Project info
- Location: Uganda
- Year: 2024 - 2025
- Client: ACTogether Uganda
- Size: Hydroponic growing-tests established on four slum households
- Collaborators: ACTogether Uganda, National Slum Dwellers Federation Uganda
- Financing: Cisu
- Project team: Klara Elmdahl, Fie Rasmussen, Siri Braide, Yuri Mamero
- Contact: Team leader Klara Elmdahl: [email protected]
In this pilot project, we investigate how the yield of urban farming can be increased to contribute to food security, job creation and potentially also reduce the urban heat island effect in a dense and treeless slum.
The project is based on upscaling of existing urban farming practices in a slum in Kampala, Uganda, but explores how the barrier of lack of space can be overcome by incorporating roof surfaces and hydroponic cultivation.
The project is developed in close collaboration with our Ugandan partners National Slum Dwellers Federation of Uganda and ACTogether Uganda as well as the local community in the Kinawataka slum where the project takes place.
The project is based on our previous Growing Green project where we established an urban farming learning environment for community members who wanted to learn more about urban farming and get started growing food at home.
Watch a video from the Growing Green project here.
The project is developed in close collaboration with our Ugandan partners National Slum Dwellers Federation of Uganda and ACTogether Uganda as well as the local community in the Kinawataka slum where the project takes place.
The project is based on the poor food security in many slums, where vulnerable and resource-poor residents are severely affected by the consequences of climate change. These lead, for instance, to rising food prices due to crop failures, which in turn leads to under- and malnutrition among the urban poor who are unable to grow their own food, thus contributing to keeping slum dwellers trapped in a vicious cycle of poverty and disease.

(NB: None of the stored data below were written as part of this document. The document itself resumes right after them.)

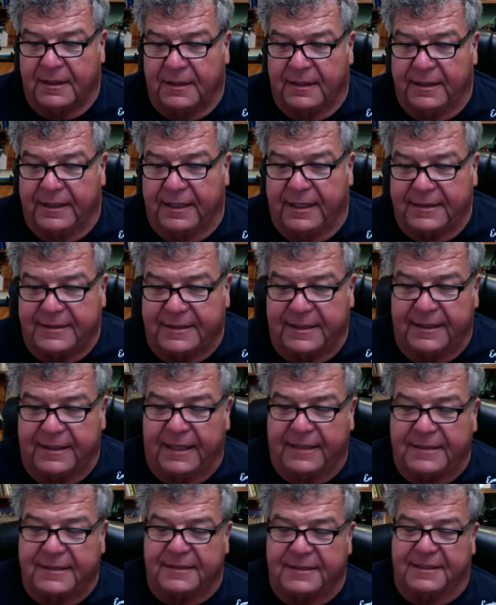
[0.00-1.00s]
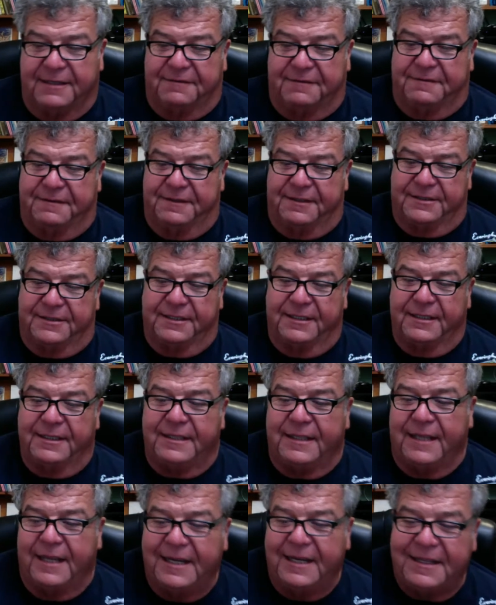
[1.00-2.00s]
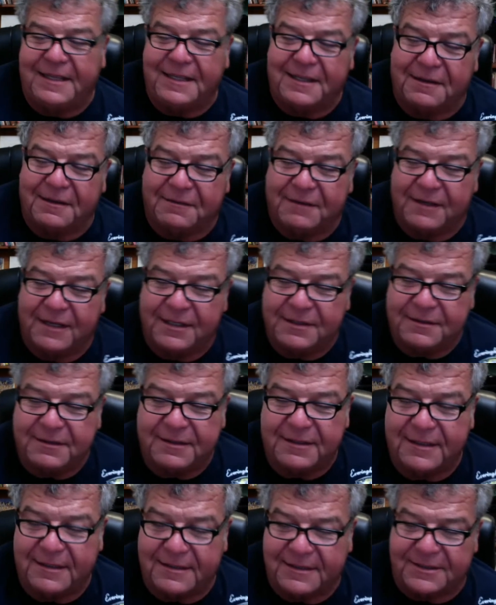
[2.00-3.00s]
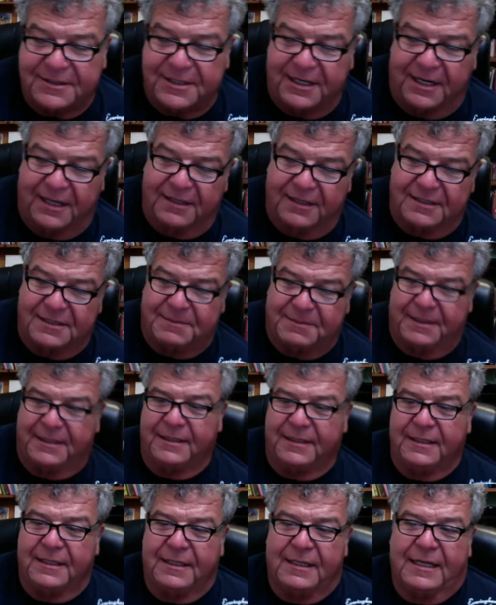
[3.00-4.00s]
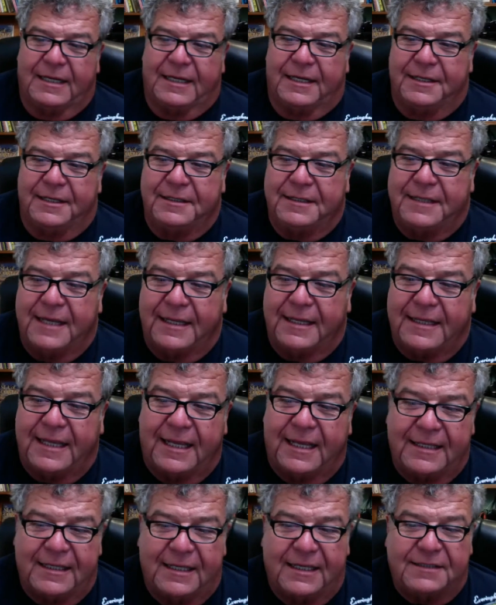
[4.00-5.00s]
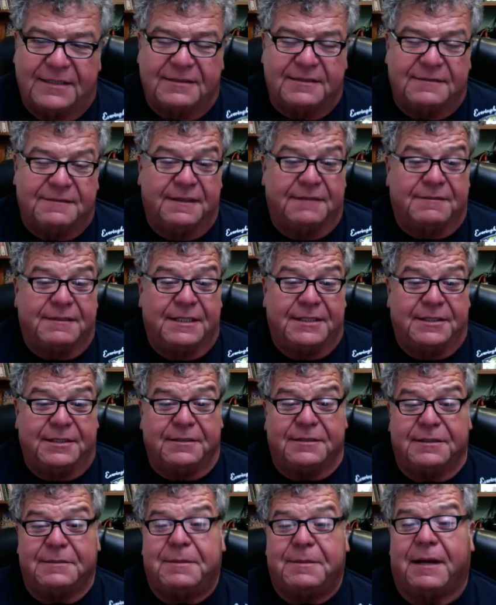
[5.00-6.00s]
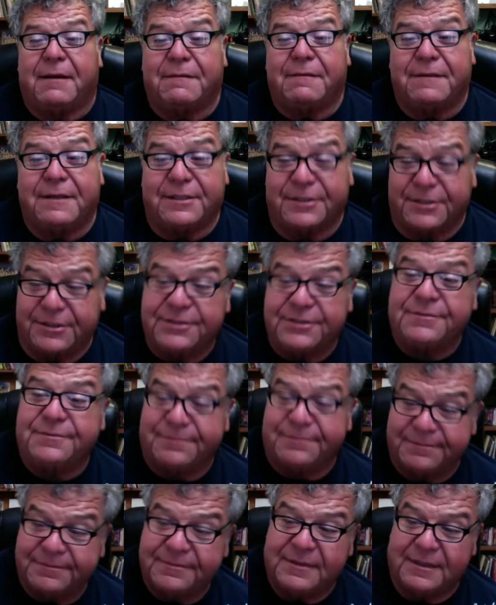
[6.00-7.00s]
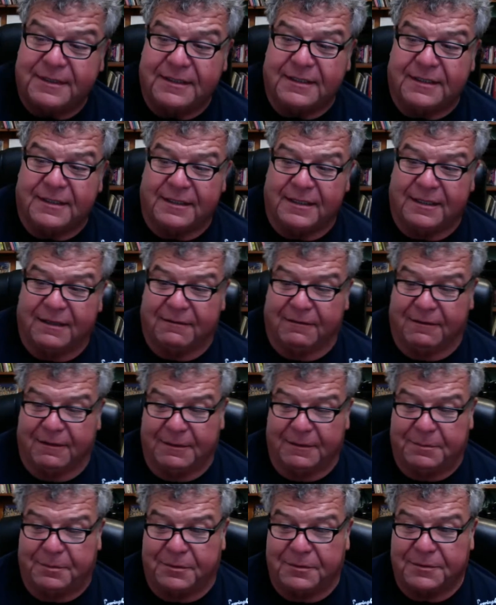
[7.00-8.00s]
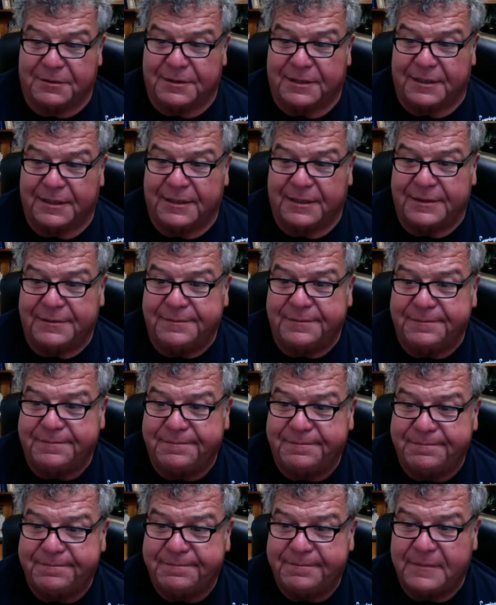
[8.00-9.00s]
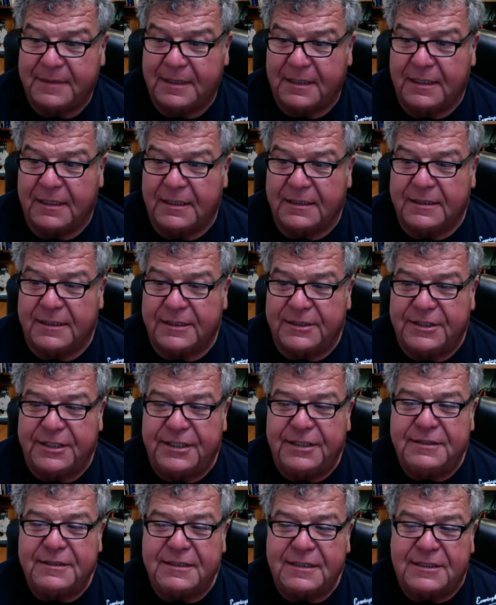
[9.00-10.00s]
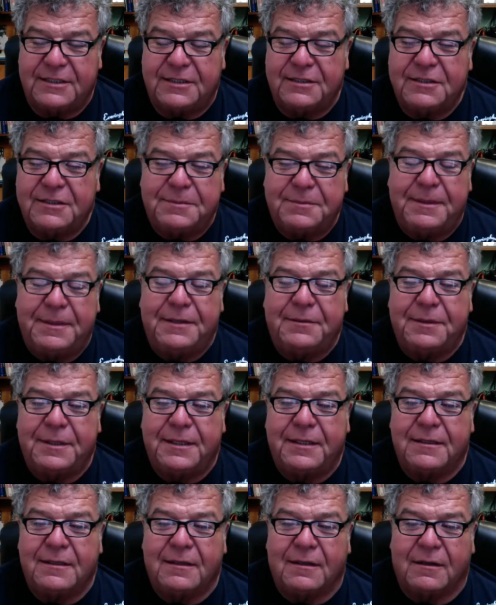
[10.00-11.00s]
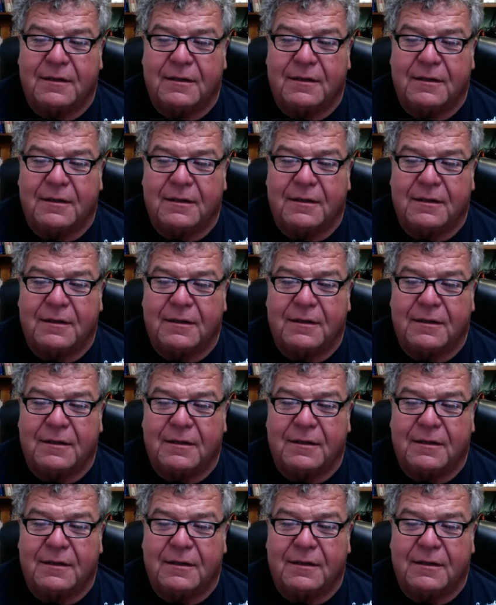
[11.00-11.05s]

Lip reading: Yeah, so that's a tough fish. Anything over 100 is a challenge, but you get that 150, 200-pound fish, it really pulls good. Did you use a 2-speed reel?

We will update this page regularly when there are new developments in the project.
Status early Sept. 2024: Siri Braide and Anton Ryslinge have been in Kampala to hold an inception workshop, measure the four roof surfaces to be cultivated on, meet with the municipality and mayor, as well as the company Hydroponic Farms Uganda, which participates as a knowledge partner in the project. In addition, roles were clarified and distributed between AUG and the two local partner organizations National Slum Dwellers Federation of Uganda and ACTogether.